Opened 15 years ago
Closed 14 years ago
#1849 closed Bugs (fixed)
Deserialization of std::string overwrites non-copied contents.
Reported by: | Owned by: | Robert Ramey | |
---|---|---|---|
Milestone: | Boost 1.36.0 | Component: | serialization |
Version: | Boost 1.35.0 | Severity: | Showstopper |
Keywords: | Cc: |
Description
When a string is initialized with another string it doesn't copy the other strings contents but refers to it:
const std::string Original( "Hello" ); std::string Foostring = Original; // Lazy copy.
When that copied string is deserialized, it overwrites the original string's contents.

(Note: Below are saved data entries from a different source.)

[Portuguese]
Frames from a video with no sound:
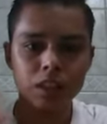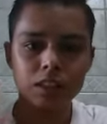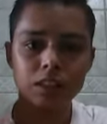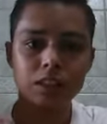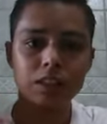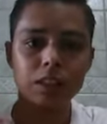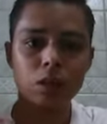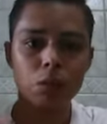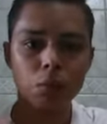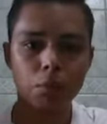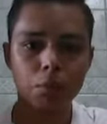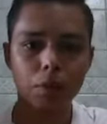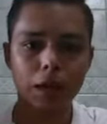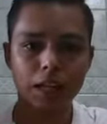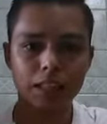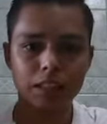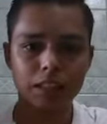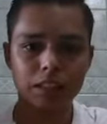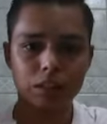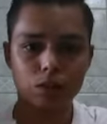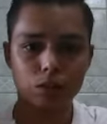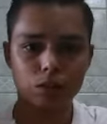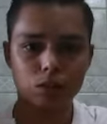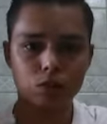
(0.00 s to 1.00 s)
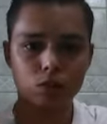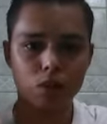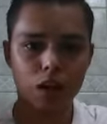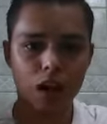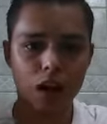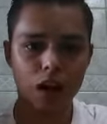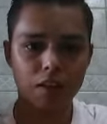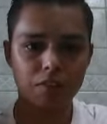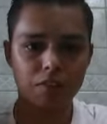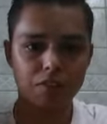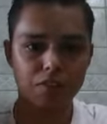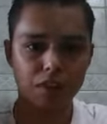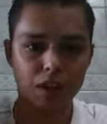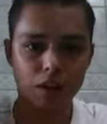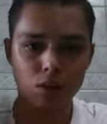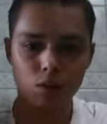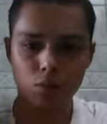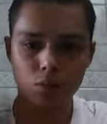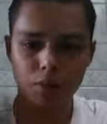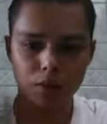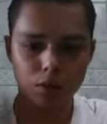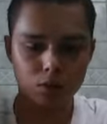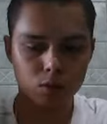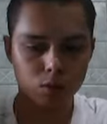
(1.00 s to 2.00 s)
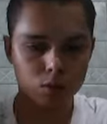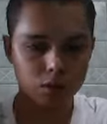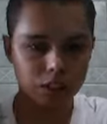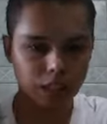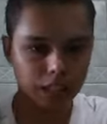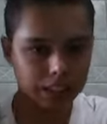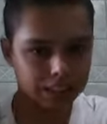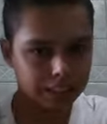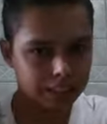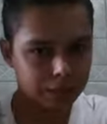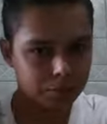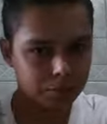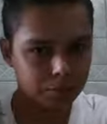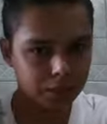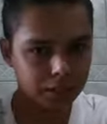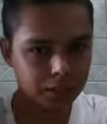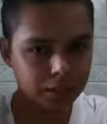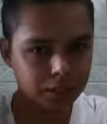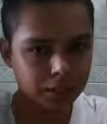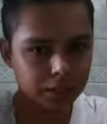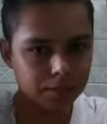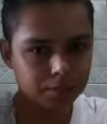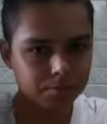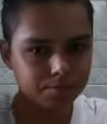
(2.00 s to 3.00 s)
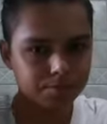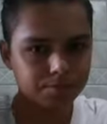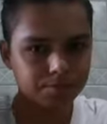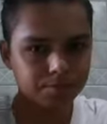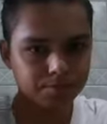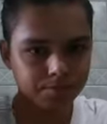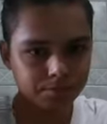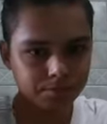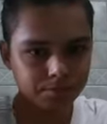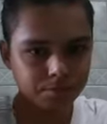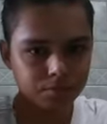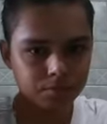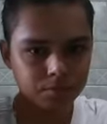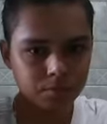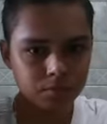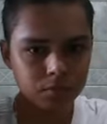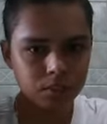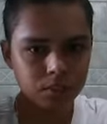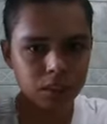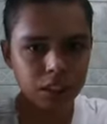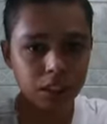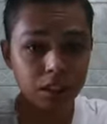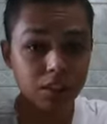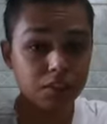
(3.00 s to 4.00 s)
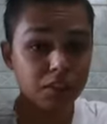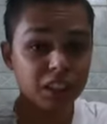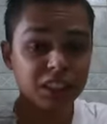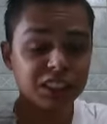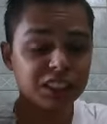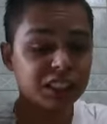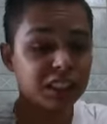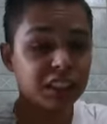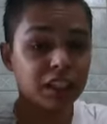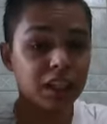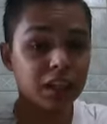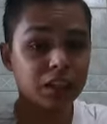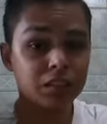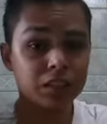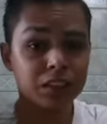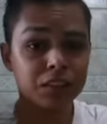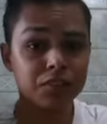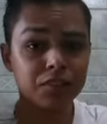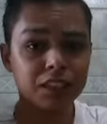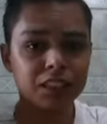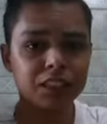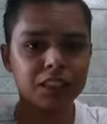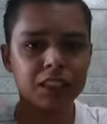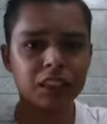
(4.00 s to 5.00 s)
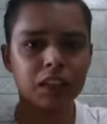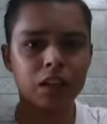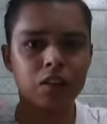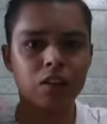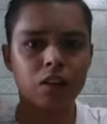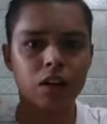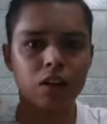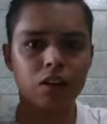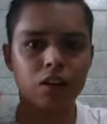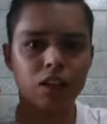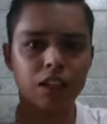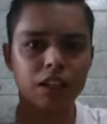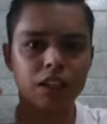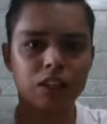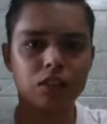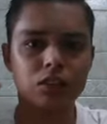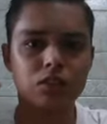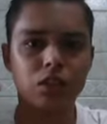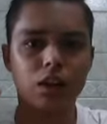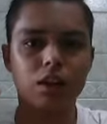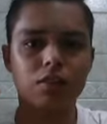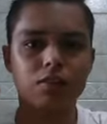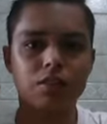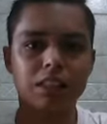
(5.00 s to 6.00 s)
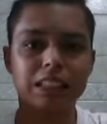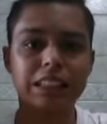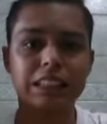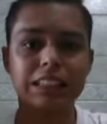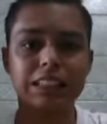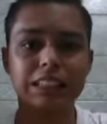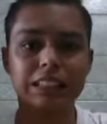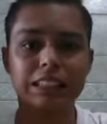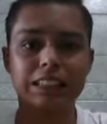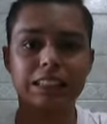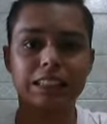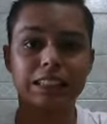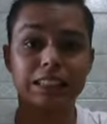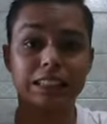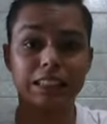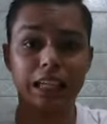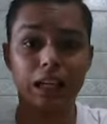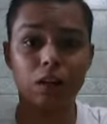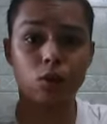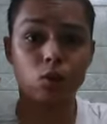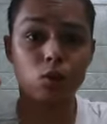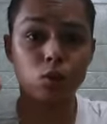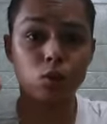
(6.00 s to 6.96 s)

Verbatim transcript: seu pássaro, sua ave vai comer toda a semente e vai chegar, e vai chegar uma hora que sua ave vai estar tá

Instead it should always allocate new memory for a string when deserializing.
One workaround is to initialize the string with the c_str() of the original string to enforce a copy:
std::string Foostring = Original.c_str(); // Really copy the string.
The example was tested on Ubuntu 8.04 with gcc 4.2.3.
Code:
#include <string> #include <iostream> #include <sstream> #include <boost/archive/binary_oarchive.hpp> #include <boost/archive/binary_iarchive.hpp> #include <boost/serialization/base_object.hpp> #include <boost/serialization/utility.hpp> #include <boost/serialization/vector.hpp> void Test1() { const std::string Original( "Hello" ); std::string Foostring = Original; // Lazy copy. std::string Barstring( "BarST" ); std::cout << "Original:" << Original << " Foostring:" << Foostring << " Barstring:" << Barstring << std::endl; std::ostringstream OS(std::ios::binary); boost::archive::binary_oarchive OA( OS ); OA << Barstring; std::istringstream IS( OS.str(), std::ios::binary); boost::archive::binary_iarchive IA( IS ); IA >> Foostring; std::cout << "Original:" << Original << " Foostring:" << Foostring << " Barstring:" << Barstring << std::endl; } void Test2() { const std::string Original( "Hello" ); std::string Foostring = Original.c_str(); // Really copy the string. std::string Barstring( "BarST" ); std::cout << "Original:" << Original << " Foostring:" << Foostring << " Barstring:" << Barstring << std::endl; std::ostringstream OS(std::ios::binary); boost::archive::binary_oarchive OA( OS ); OA << Barstring; std::istringstream IS( OS.str(), std::ios::binary); boost::archive::binary_iarchive IA( IS ); IA >> Foostring; std::cout << "Original:" << Original << " Foostring:" << Foostring << " Barstring:" << Barstring << std::endl; } int main() { std::cout << "Test1()" << std::endl; Test1(); std::cout << "Test2()" << std::endl; Test2(); }
Output:
Test1() Original:Hello Foostring:Hello Barstring:BarST Original:BarST Foostring:BarST Barstring:BarST Test2() Original:Hello Foostring:Hello Barstring:BarST Original:Hello Foostring:BarST Barstring:BarST
Change History (8)
comment:1 by , 14 years ago
comment:2 by , 14 years ago
Status: | new → assigned |
---|
comment:3 by , 14 years ago
Added the string.hpp and got the same result.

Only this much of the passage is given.